__What you are asked to do__. Nothing but the lines below from the first through the one with "[10:45.39-10:46.43]" should appear, printed exactly; please leave pictures out.
--
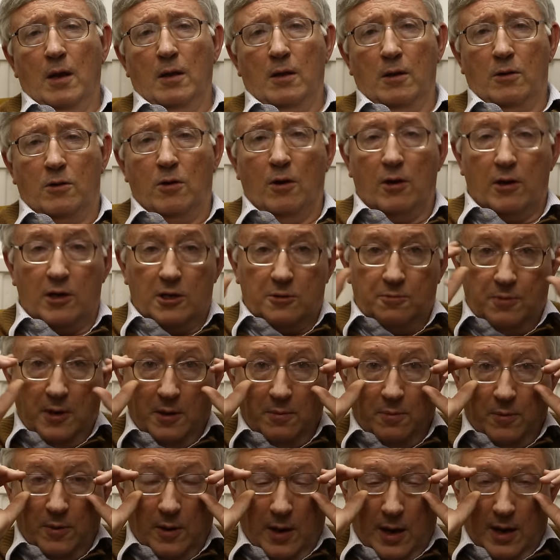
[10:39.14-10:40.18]
The Turkish
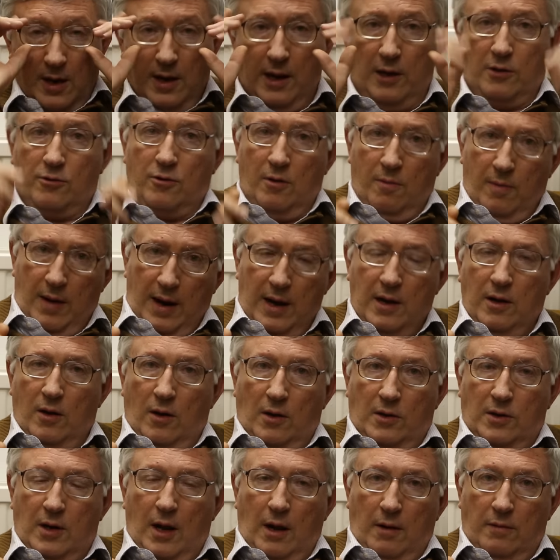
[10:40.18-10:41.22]
people, let's remind
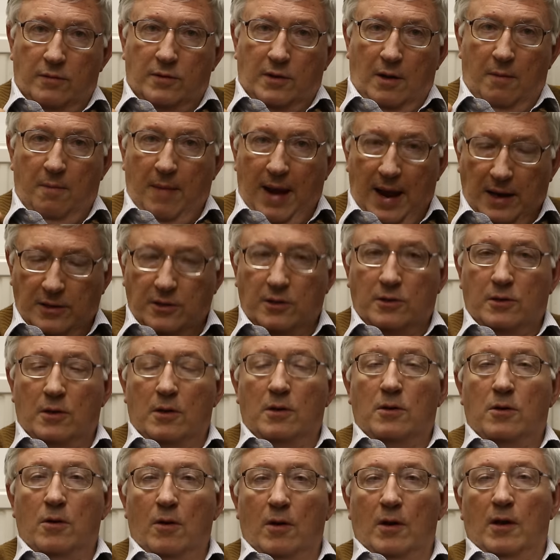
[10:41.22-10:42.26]
ourselves, the masses
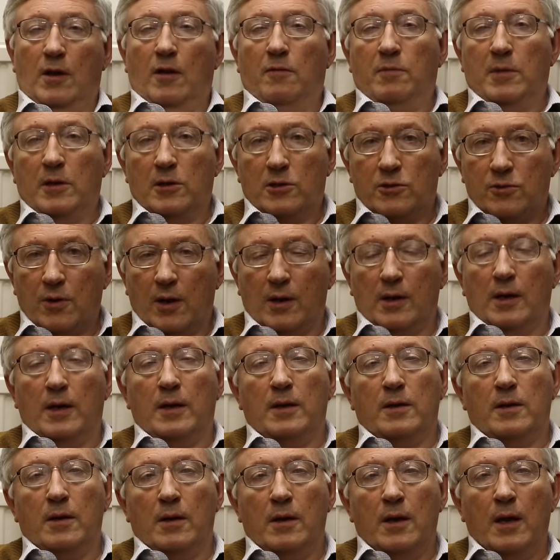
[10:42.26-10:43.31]
in Turkey have been
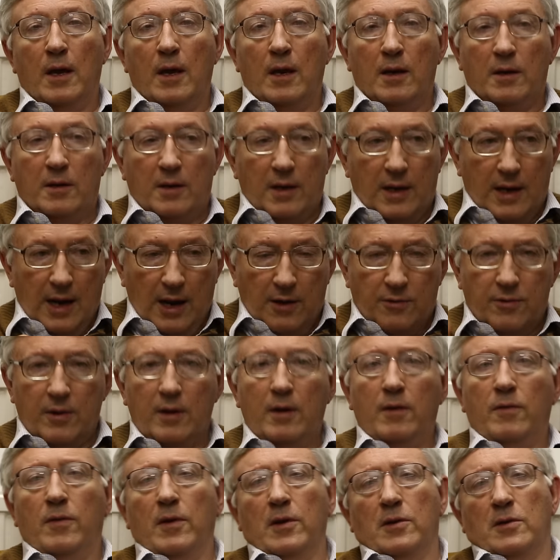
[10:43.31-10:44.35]
struggling to get
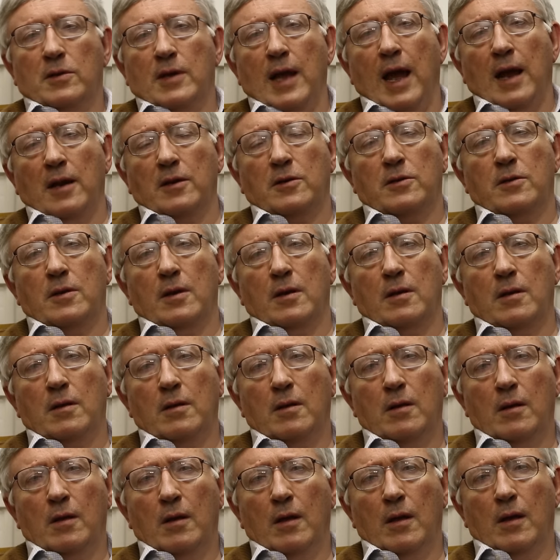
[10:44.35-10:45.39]
rid of this gangster,
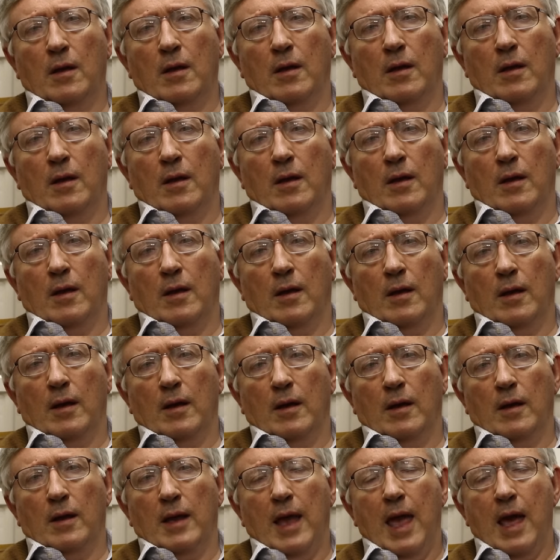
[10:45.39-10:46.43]

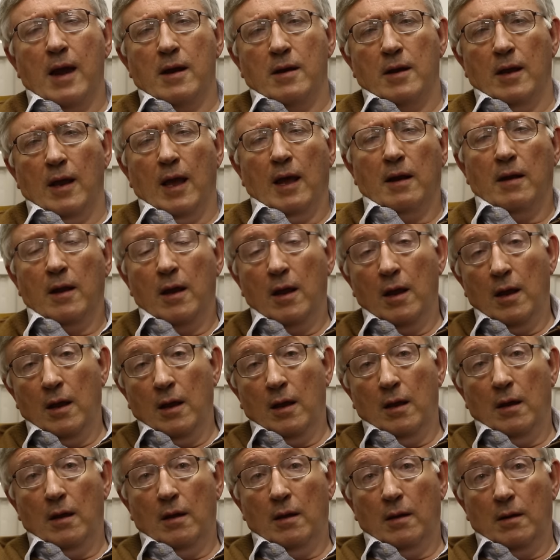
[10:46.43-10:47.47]
Erdogan.
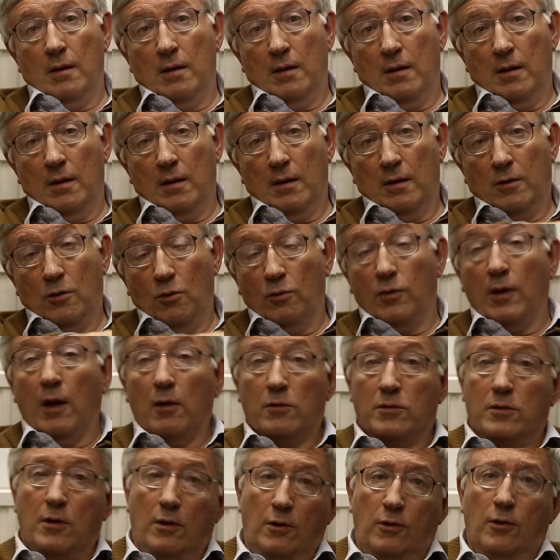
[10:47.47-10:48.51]
In
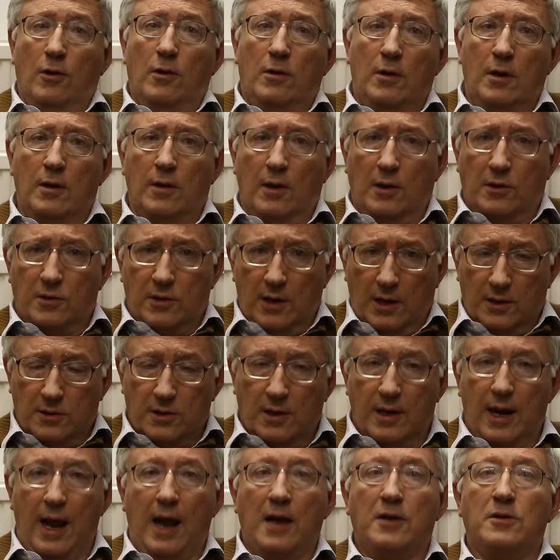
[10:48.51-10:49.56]
2013, they
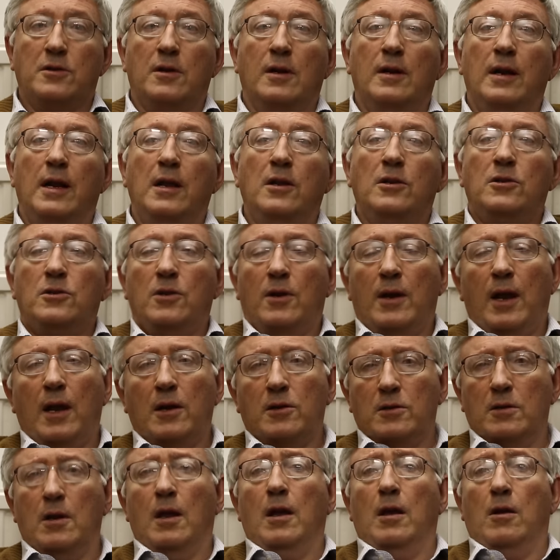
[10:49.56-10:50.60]
staged a national
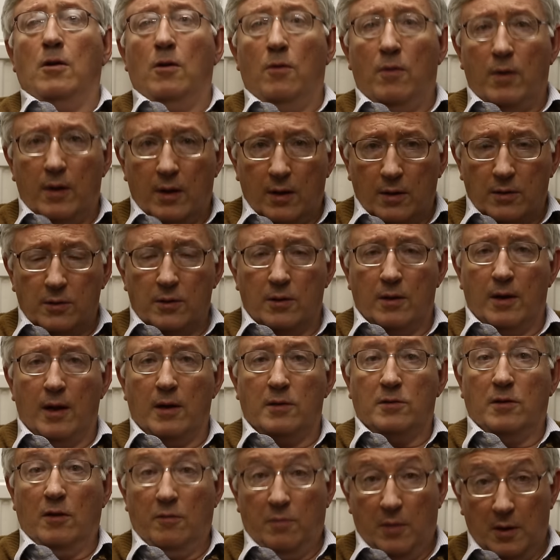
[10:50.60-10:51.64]
insurrection, a heroic
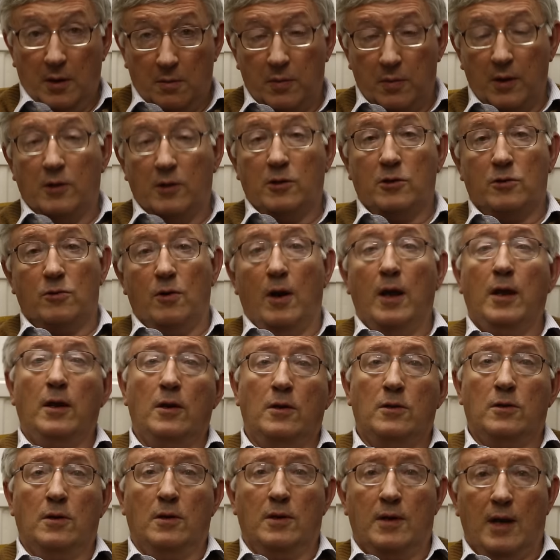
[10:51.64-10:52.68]
insurrection. There have been big
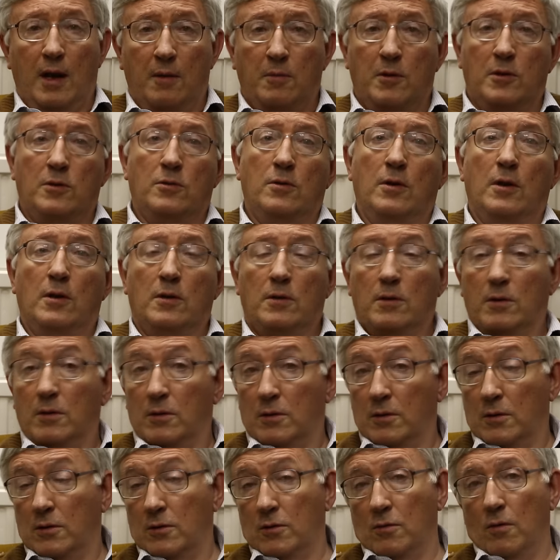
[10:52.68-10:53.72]
strikes and
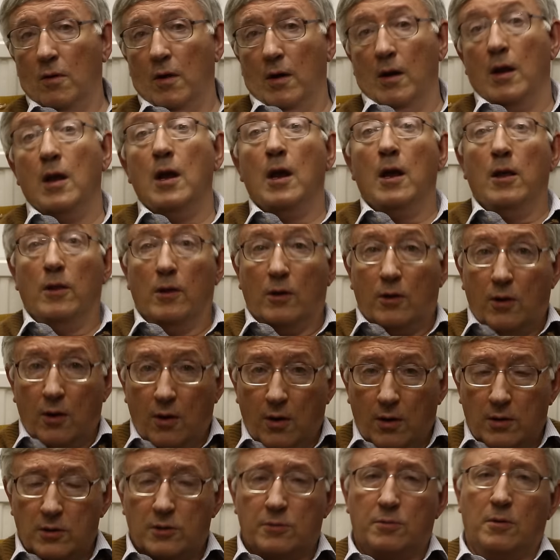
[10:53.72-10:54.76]
demonstrations and so on. The
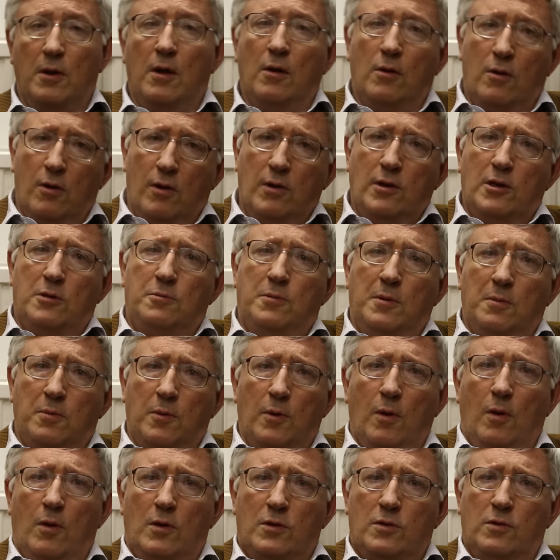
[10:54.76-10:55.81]
Kurdish
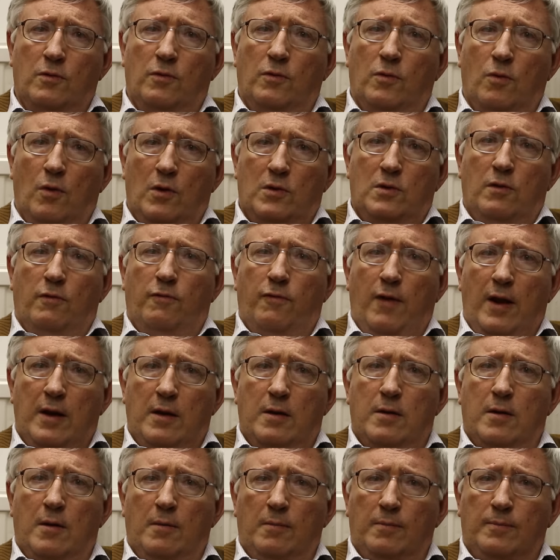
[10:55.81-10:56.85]
people also, of course, are
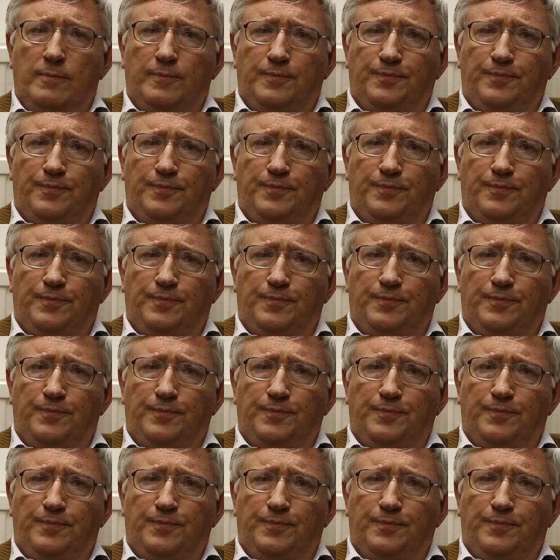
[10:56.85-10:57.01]
fighting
--
__Task answer__.
[10:39.14-10:40.18]
The Turkish
[10:40.18-10:41.22]
people, let's remind
[10:41.22-10:42.26]
ourselves, the masses
[10:42.26-10:43.31]
in Turkey have been
[10:43.31-10:44.35]
struggling to get
[10:44.35-10:45.39]
rid of this gangster,
[10:45.39-10:46.43]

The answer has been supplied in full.